■ About this exercise
Repeat the whole listing below precisely. Omit all pictures.

----- Source information -----

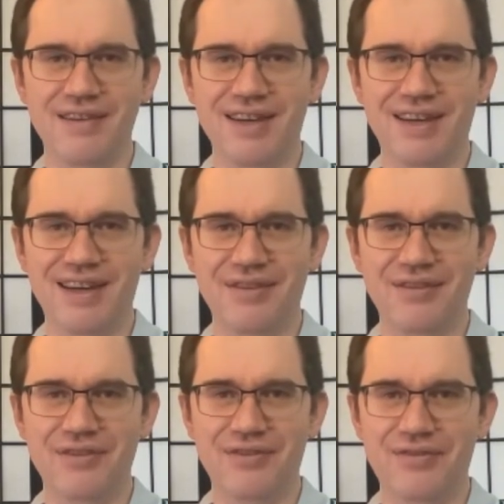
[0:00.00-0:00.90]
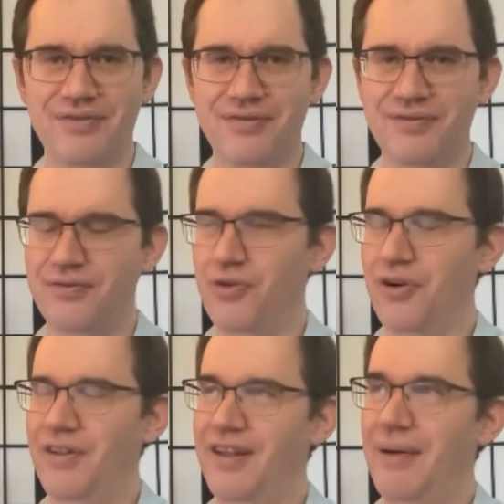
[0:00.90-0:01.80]

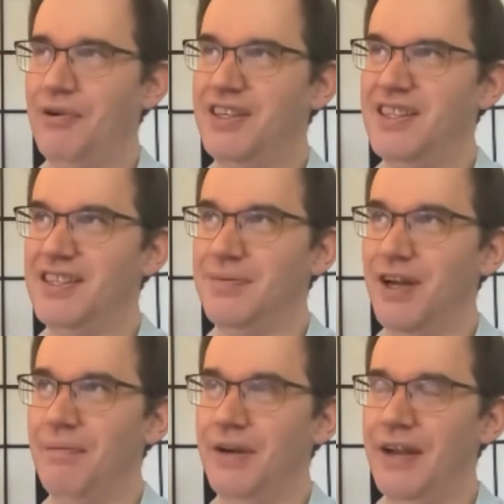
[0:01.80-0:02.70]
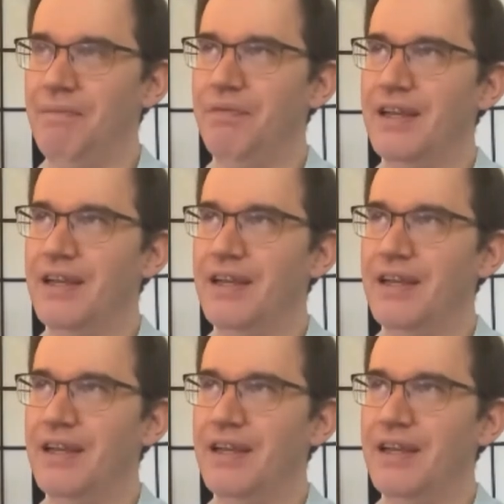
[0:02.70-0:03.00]
for the operating system company,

-----

■ Result
[0:00.00-0:00.90]
[0:00.90-0:01.80]

[0:01.80-0:02.70]
[0:02.70-0:03.00]
for the operating system company,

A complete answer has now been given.